Start of The data
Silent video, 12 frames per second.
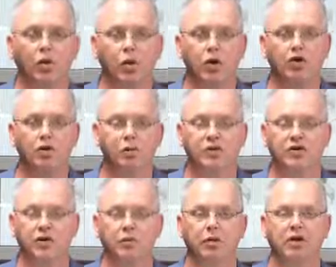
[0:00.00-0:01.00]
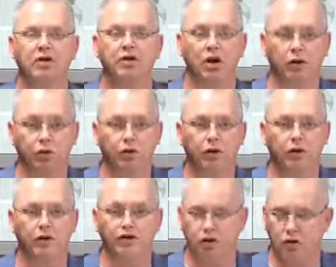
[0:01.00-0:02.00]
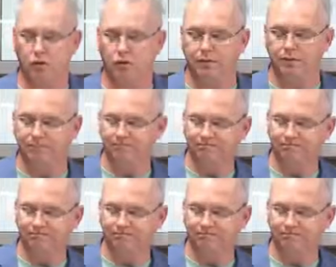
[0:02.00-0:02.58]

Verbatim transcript: worship assemblies really soon.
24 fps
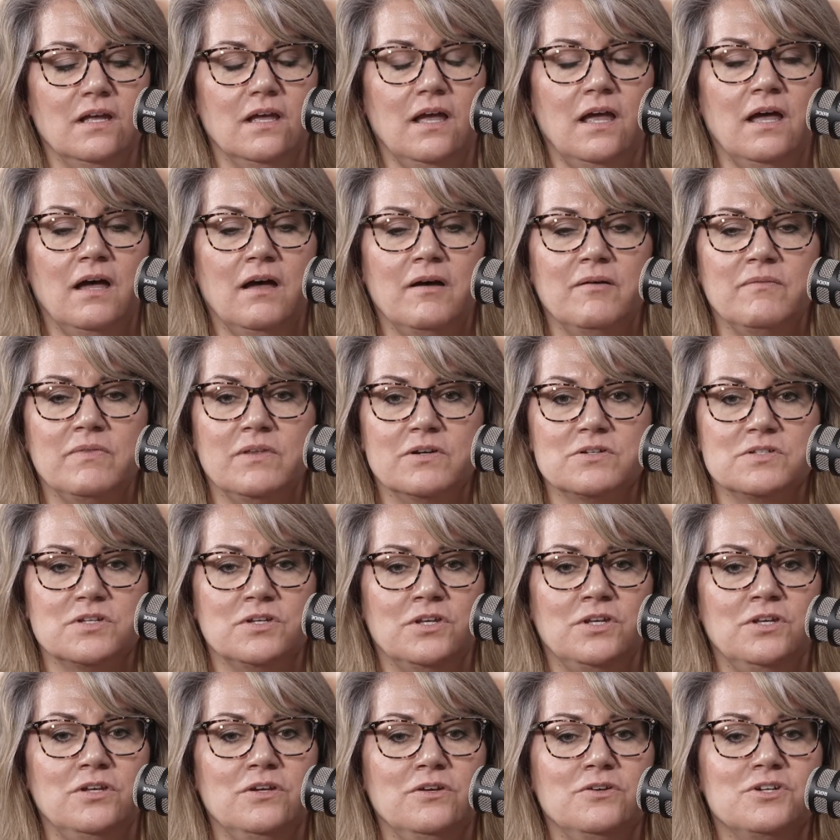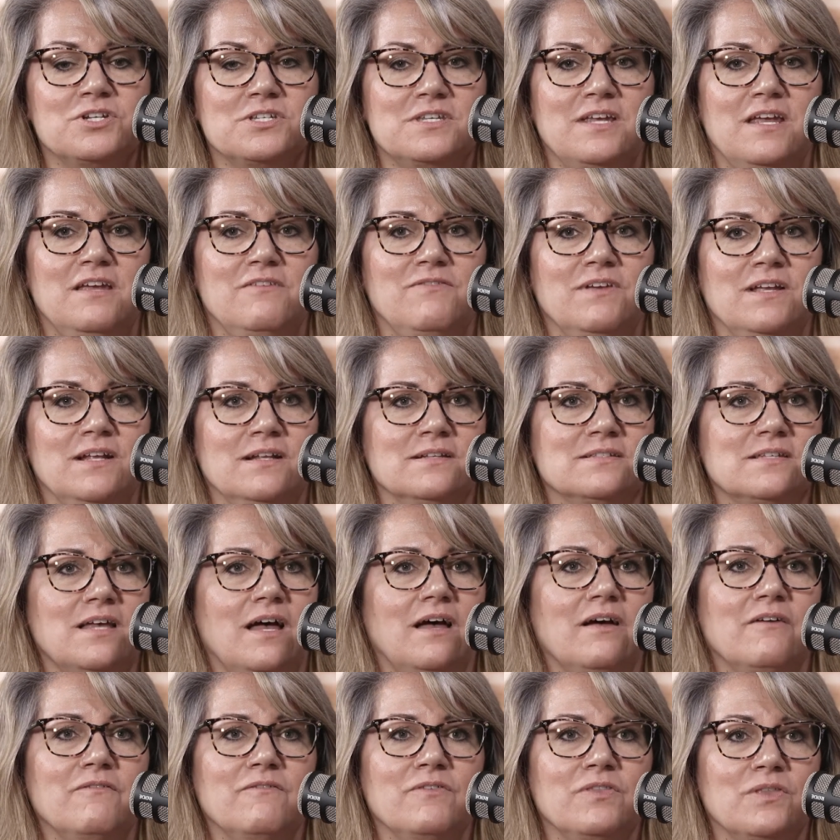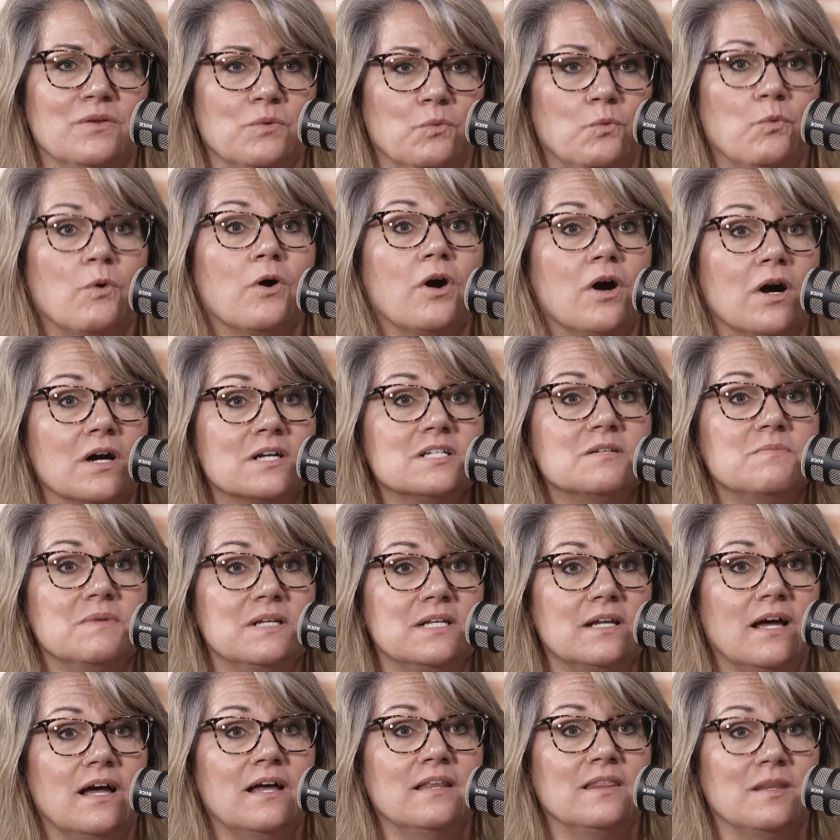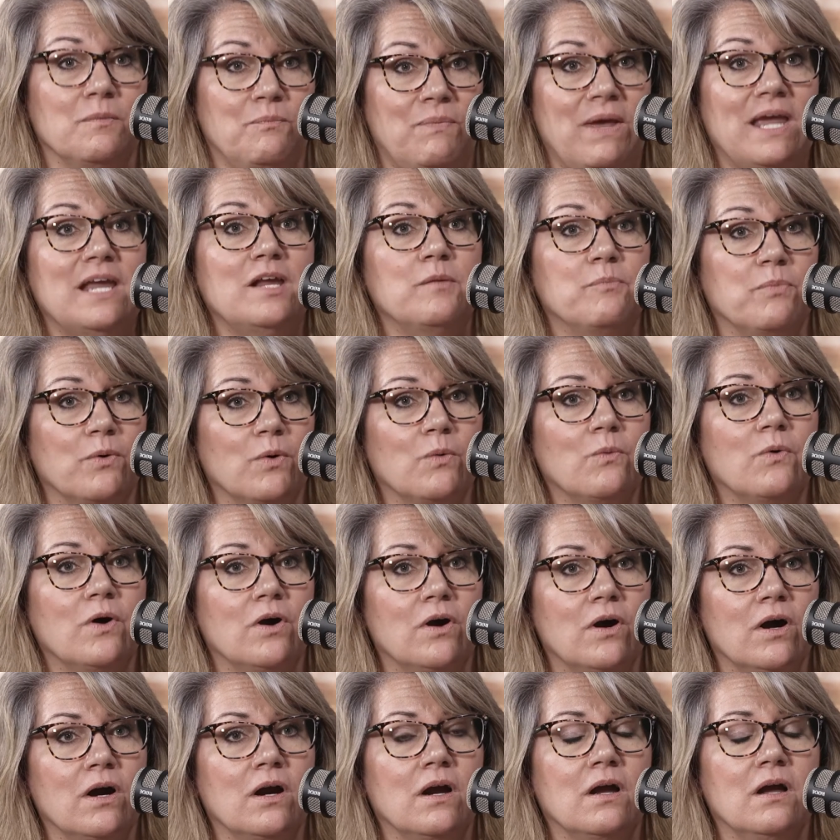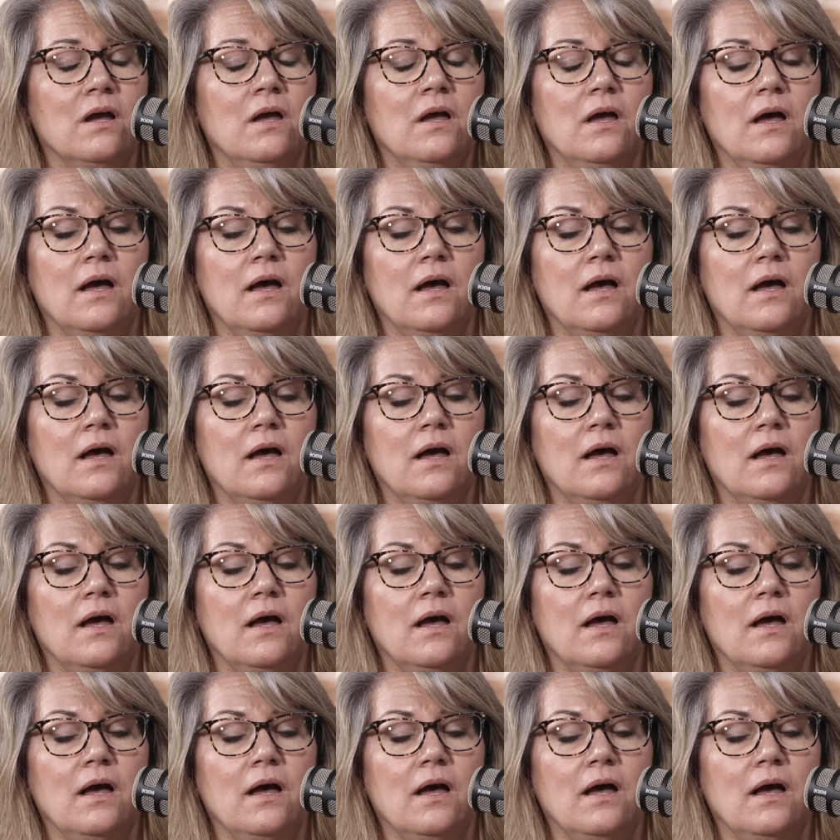There's a huge savings of the work to be done, the paperwork.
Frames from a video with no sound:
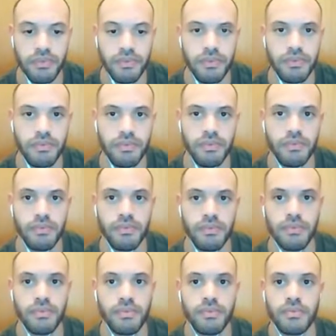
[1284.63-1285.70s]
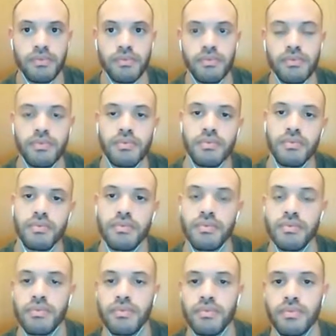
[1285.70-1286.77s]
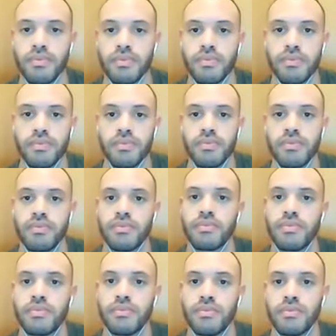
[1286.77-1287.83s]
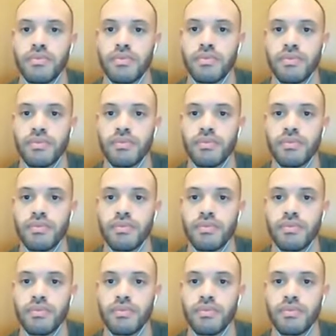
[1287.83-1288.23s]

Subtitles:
(not speaking)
End of The data
--- About this task ---
Copy out the entries verbatim, but skip every picture.

--- Result ---
Silent video, 12 frames per second.
[0:00.00-0:01.00]
[0:01.00-0:02.00]
[0:02.00-0:02.58]

Verbatim transcript: worship assemblies really soon.
24 fps
There's a huge savings of the work to be done, the paperwork.
Frames from a video with no sound:
[1284.63-1285.70s]
[1285.70-1286.77s]
[1286.77-1287.83s]
[1287.83-1288.23s]

Subtitles:
(not speaking)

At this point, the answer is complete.